Make an exact copy of the lines from the one containing "[00:00:00.11]" through the end of the material, including both ends but no pictures.
* * * * * * *
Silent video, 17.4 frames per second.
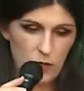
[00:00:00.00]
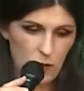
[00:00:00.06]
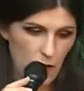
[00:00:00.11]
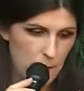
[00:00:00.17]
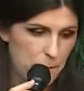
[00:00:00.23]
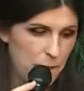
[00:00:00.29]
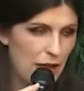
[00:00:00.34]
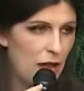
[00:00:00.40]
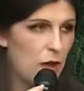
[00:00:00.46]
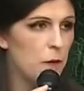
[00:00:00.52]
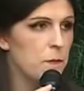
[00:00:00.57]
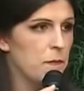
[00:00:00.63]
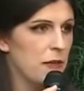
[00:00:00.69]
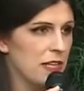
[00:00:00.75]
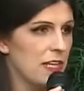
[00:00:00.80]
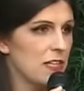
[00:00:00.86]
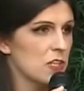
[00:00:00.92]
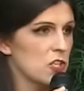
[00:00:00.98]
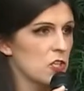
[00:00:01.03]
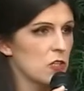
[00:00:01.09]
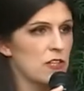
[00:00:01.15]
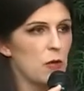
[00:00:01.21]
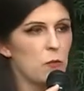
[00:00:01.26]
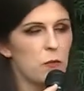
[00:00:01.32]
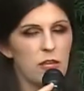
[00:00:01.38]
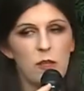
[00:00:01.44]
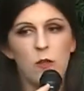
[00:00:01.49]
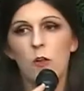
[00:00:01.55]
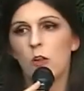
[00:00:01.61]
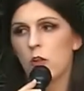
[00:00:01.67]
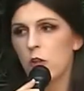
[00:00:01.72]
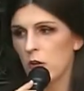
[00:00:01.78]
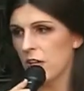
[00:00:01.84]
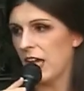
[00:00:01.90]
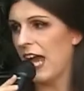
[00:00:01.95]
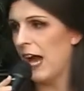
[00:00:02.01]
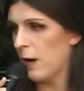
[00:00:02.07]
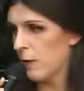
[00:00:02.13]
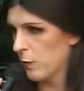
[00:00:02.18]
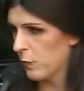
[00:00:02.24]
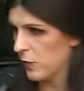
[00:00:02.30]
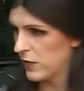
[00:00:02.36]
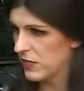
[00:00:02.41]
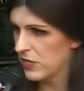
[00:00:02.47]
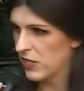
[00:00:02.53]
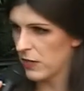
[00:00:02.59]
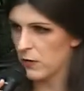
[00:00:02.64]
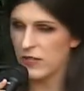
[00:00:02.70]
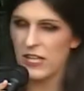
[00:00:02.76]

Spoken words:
about making sure that we look out for each other.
* * * * * * *
◆ **TASK RESPONSE**:
[00:00:00.11]
[00:00:00.17]
[00:00:00.23]
[00:00:00.29]
[00:00:00.34]
[00:00:00.40]
[00:00:00.46]
[00:00:00.52]
[00:00:00.57]
[00:00:00.63]
[00:00:00.69]
[00:00:00.75]
[00:00:00.80]
[00:00:00.86]
[00:00:00.92]
[00:00:00.98]
[00:00:01.03]
[00:00:01.09]
[00:00:01.15]
[00:00:01.21]
[00:00:01.26]
[00:00:01.32]
[00:00:01.38]
[00:00:01.44]
[00:00:01.49]
[00:00:01.55]
[00:00:01.61]
[00:00:01.67]
[00:00:01.72]
[00:00:01.78]
[00:00:01.84]
[00:00:01.90]
[00:00:01.95]
[00:00:02.01]
[00:00:02.07]
[00:00:02.13]
[00:00:02.18]
[00:00:02.24]
[00:00:02.30]
[00:00:02.36]
[00:00:02.41]
[00:00:02.47]
[00:00:02.53]
[00:00:02.59]
[00:00:02.64]
[00:00:02.70]
[00:00:02.76]

Spoken words:
about making sure that we look out for each other.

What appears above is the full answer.